Rendition on Trial

The trial of 26 Americans and several former top Italian intelligence officials for the 2003 extraordinary rendition (kidnapping and torture) of Muslim cleric Hassan Mustafa Osama Nasr (aka Abu Omar) has finally opened in Milan. As you may recall, in 2003, American intelligence officers grabbed Nasr off the street in Milan and rushed him off to Egypt where, as his wife testified on Wednesday, he was tortured in an attempt to gain information about his possible terrorist connections. The Bush administration has of course refused to extradite the Americans responsible for the rendition (25 CIA agents and 1 Air Force colonel), and the Italian government has done its share of stalling to avoid trial, claiming that prosecutors exercised too much zeal in intercepting the CIA agents' phone calls, for example. Why would they do so? After all, this particular rendition created fury among many in Italian law enforcement by snatching Nasr out from under surveillance that had them on the brink of obtaining much more valuable (and reliable) information about Muslim groups in Italy than Nasr's alleged torture in Egypt could provide.

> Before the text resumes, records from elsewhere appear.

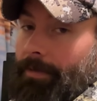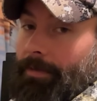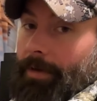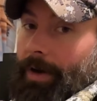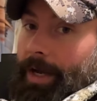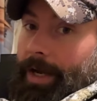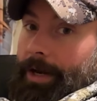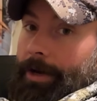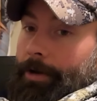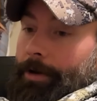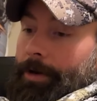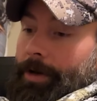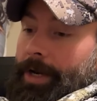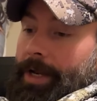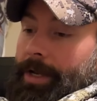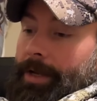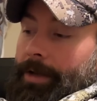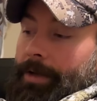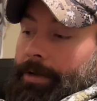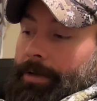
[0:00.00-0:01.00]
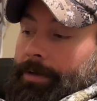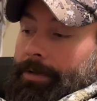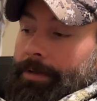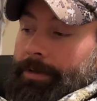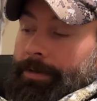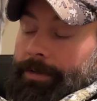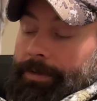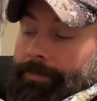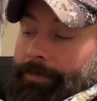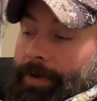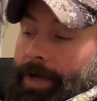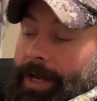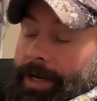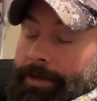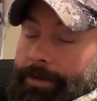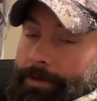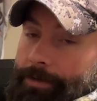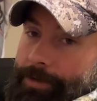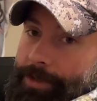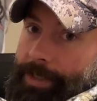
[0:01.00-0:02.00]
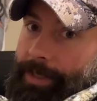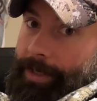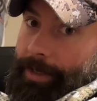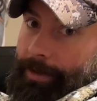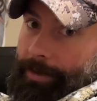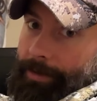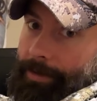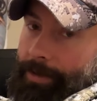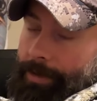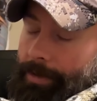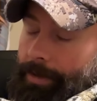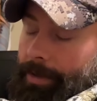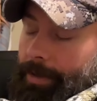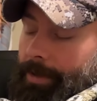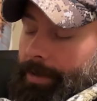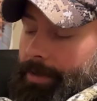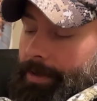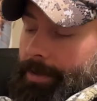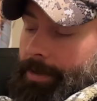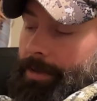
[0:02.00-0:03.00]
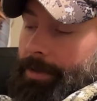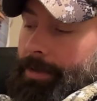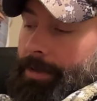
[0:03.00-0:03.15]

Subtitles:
layering factors in to this,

Politics as usual: Silvio Berlusconi (left) was Prime Minister when the rendition took place and his recent reelection means keeping a lid on any evidence of collusion with the Americans that might harm his new government. One of the Italian defendants, Nicolò Pollari (former director of the military intelligence agency) claims that both Berlusconi and former Prime Minister Romano Prodi have information that would prove he at the very least knew nothing of the kidnapping, and may have actually opposed it. Meanwhile, defense lawyers tried to challenge Nasr's wife's reliability as a witness, claiming that her veil indicates anti-American bias!